Analysis of the extensive transcriptome showed that most contigs are shared between plant organs, but only 13.7% (23,805) are common to all studied organs (Figure 2). On the other hand, numerous contigs were organ-specific, i.e., to the roots (10,638), leaves (9,080), basal plate (6,612) and clove tissue (10,591). Similarly, large differences in gene-expression patterns between different tissues, especially between root and aerial organs, have been reported for other plants, e.g. Arabidopsis [33] and Glycine max [34]. In rice, 69% of the expressed transcripts show significantly variable expression levels among tissues/organs [35]. In our study, the number of specific reads was exceptionally high in the reproductive organs—68,101 transcripts expressed only in inflorescences and flowers, representing 28.5% of the extensive transcriptome—thus confirming that the signaling and transcriptional control of reproductive development involves a number of regulatory mechanisms and a large number of genes. Similarly, 25,062 pollen-preferential transcripts are expressed in rice pollen [36], and 1,145 soybean genes are flower-specific [34]. Detailed transcriptome comparisons between different species may reveal evolutionarily conserved genes and molecular mechanisms in plant reproduction processes. Such comparisons require comprehensive transcriptome datasets of tissues and developmental stages, and precise annotations of orthologous genes between species [37].

Figure 2
figure 2

Common and specific contigs found in the extensive transcriptome catalogue of the various organs of fertile garlic. Note the high number of specific contigs in the reproductive tissues. Samples of the reproductive organs (young inflorescences and flowers at various stages of development) are unified for this analysis.

Global gene-expression profiling of the abundant transcriptome revealed differential patterns between the vegetative and reproductive organs (Figure 3). The vegetative organs could be clustered into two defined groups, with the underground organs—roots and basal plate—sharing both close proximity and many expressed sequences. In bulbous geophytes, the basal plate (the compressed actual stem) is morphologically associated with the roots, leaves and renewal buds [38]. When the reproductive stage begins, an apical meristem forms the floral scape and inflorescence. Flower differentiation in garlic is affected by endogenous and environmental signals. However, it is not clear whether florogenesis is regulated by direct signal transduction from the vegetative organs, or is only supported by photosynthetic products and storage materials from foliage leaves and the underground bulb [9,13].

Figure 3
figure 3

Hierarchical cluster analysis of gene-expression patterns in six vegetative and reproductive organs of garlic.

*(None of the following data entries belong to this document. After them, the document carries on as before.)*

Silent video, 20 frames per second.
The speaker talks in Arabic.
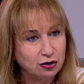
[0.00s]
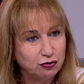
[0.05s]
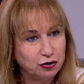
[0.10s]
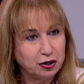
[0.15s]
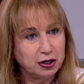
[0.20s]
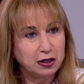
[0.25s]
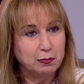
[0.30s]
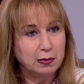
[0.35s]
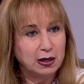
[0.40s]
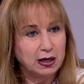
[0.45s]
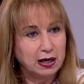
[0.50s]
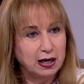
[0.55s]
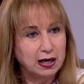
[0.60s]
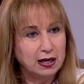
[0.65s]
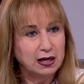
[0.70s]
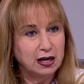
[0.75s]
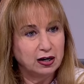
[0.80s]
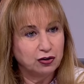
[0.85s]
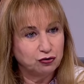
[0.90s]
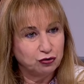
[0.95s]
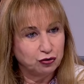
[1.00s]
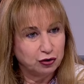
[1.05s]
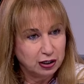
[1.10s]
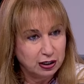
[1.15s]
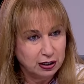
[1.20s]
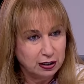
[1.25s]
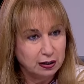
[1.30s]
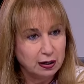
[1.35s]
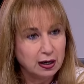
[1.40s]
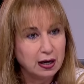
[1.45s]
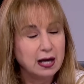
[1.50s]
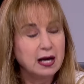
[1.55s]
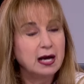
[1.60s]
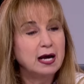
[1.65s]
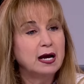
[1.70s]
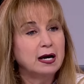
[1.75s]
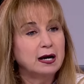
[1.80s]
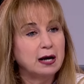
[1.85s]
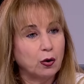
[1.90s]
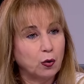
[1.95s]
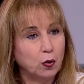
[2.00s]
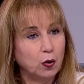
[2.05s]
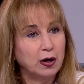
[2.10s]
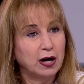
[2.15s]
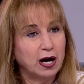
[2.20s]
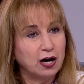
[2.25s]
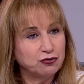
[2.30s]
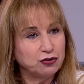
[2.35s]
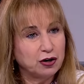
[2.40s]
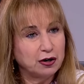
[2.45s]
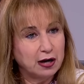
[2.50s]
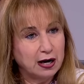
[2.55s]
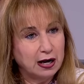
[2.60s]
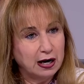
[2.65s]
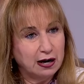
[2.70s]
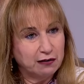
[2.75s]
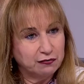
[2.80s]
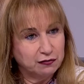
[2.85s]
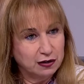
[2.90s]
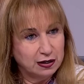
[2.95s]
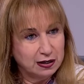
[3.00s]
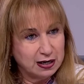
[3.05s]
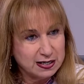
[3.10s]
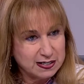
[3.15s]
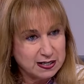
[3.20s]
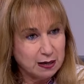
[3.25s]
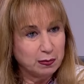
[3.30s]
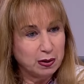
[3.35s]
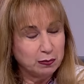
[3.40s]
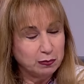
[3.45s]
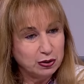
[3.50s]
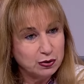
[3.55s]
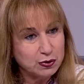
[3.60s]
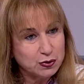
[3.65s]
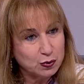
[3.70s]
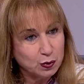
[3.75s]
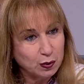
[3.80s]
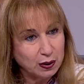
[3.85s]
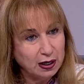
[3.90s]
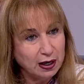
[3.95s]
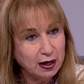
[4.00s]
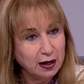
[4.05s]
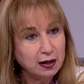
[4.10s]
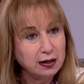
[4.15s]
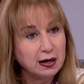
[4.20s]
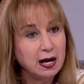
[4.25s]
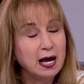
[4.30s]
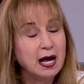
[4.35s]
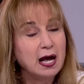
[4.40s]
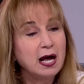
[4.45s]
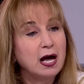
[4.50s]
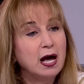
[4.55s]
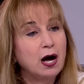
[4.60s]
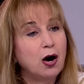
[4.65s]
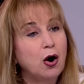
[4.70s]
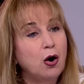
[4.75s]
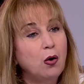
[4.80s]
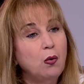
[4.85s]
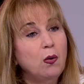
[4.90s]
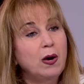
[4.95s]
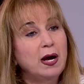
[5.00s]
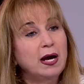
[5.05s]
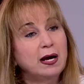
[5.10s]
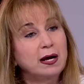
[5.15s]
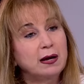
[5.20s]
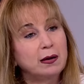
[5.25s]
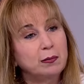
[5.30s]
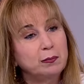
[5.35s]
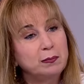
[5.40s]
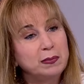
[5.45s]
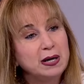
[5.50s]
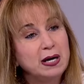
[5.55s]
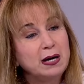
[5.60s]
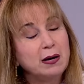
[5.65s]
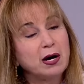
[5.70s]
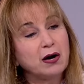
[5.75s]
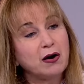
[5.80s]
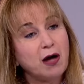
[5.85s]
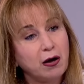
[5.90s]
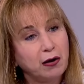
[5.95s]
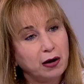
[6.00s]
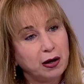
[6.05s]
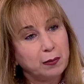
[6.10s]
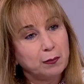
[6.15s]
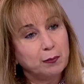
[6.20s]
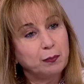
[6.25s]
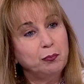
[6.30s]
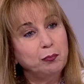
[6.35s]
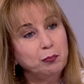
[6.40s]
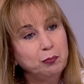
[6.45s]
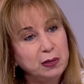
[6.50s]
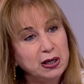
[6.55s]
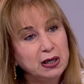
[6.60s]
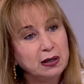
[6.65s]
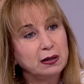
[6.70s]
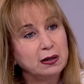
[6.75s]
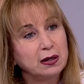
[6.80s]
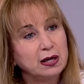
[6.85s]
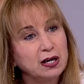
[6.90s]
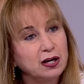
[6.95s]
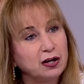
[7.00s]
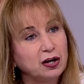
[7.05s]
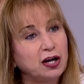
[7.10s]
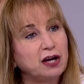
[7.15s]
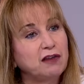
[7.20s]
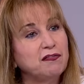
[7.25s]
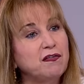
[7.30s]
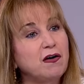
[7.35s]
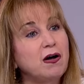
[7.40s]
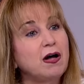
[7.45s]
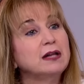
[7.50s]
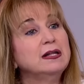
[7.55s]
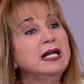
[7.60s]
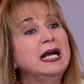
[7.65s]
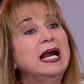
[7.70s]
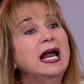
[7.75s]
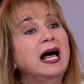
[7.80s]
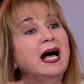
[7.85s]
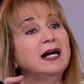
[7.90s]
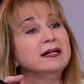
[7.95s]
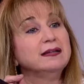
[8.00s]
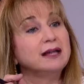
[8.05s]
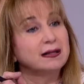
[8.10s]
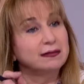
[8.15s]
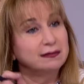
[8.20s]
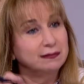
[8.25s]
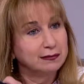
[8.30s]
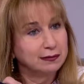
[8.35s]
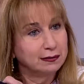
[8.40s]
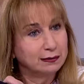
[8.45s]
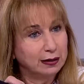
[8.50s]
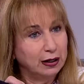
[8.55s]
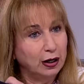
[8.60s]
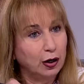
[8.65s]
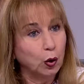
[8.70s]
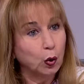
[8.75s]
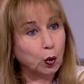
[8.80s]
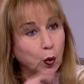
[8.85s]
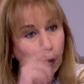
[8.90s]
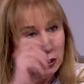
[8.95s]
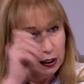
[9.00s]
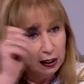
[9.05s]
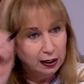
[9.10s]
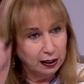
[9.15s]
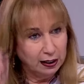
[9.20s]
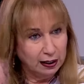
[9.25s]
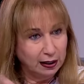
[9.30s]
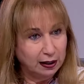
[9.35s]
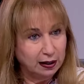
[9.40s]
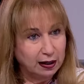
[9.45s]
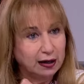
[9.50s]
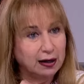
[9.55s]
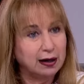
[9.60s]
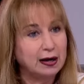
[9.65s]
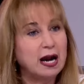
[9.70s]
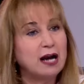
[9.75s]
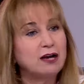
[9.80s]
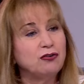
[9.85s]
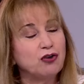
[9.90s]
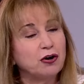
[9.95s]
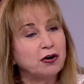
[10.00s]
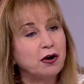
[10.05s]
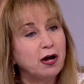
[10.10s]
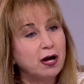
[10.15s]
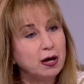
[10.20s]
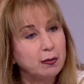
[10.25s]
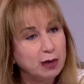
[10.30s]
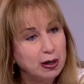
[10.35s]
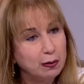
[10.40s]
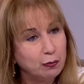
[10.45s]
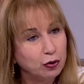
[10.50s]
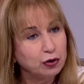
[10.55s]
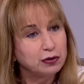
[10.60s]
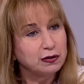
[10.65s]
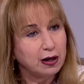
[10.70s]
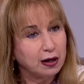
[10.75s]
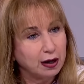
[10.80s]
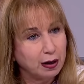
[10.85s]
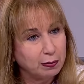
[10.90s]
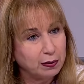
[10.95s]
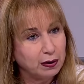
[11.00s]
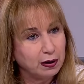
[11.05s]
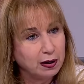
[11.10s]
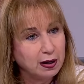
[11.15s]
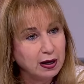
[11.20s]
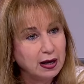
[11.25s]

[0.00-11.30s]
الجريمة اللي هي 20 لكل 10,000 نسمة من السكان هو بالرغم من انخفاض العدد الكلي للجرائم المرتكبة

The heat map shows the relative expression levels of each contig (rows) in each sample (columns). Four identified gene clusters (shown in the left tree) are differentially expressed in one or more organs. Organs are clustered to reproductive and vegetative, with closer proximity between the roots and basal plates (upper tree). Expression values (FPKM) are log2-transformed and then median-centered by transcript.

Hierarchical cluster analysis of gene-expression patterns revealed four significantly different groups of contigs (Figure 3). Alterations in gene expression provided information on organography of the expression patterns.

Cluster #1 (highlighted in green in Figure 3) consisted of 2,439 transcripts, enriched mainly in vegetative organs. Employing GO enrichment analysis in this cluster revealed gene-expression patterns reflecting intense metabolic activity, transport, and regulation of the stress response (Additional file 1: Figure S1a). Biological processes related to responses to external stimuli, such as inorganic and organic substances, and to various types of abiotic stress, such as osmotic, oxidative or salt stress, were prominent in the roots and basal plate. Regulation of cellular response to stress in the roots might be induced by endogenous stimuli, by interactions with symbionts and pathogens, or by wounding. The main metabolic functions of cluster #1 included antioxidant activities, especially oxidoreductase, reductase, and carbon-sulfur lyase activities. In plants, the deleterious effect of reactive oxygen species (ROS) accounts for many of the stress conditions and abiotic damage. To protect against injury by free radicals, living organisms have developed a battery of antioxidant defenses, such as the enzymes superoxide dismutase (SOD), catalase and glutathione peroxidase [39]. In addition, small molecules, including glutathione and other organosulfur compounds, play a significant role in the defense against ROS effects. It is therefore suggested that roots might play a substantial role in stress resistance and antioxidant defense in garlic plants.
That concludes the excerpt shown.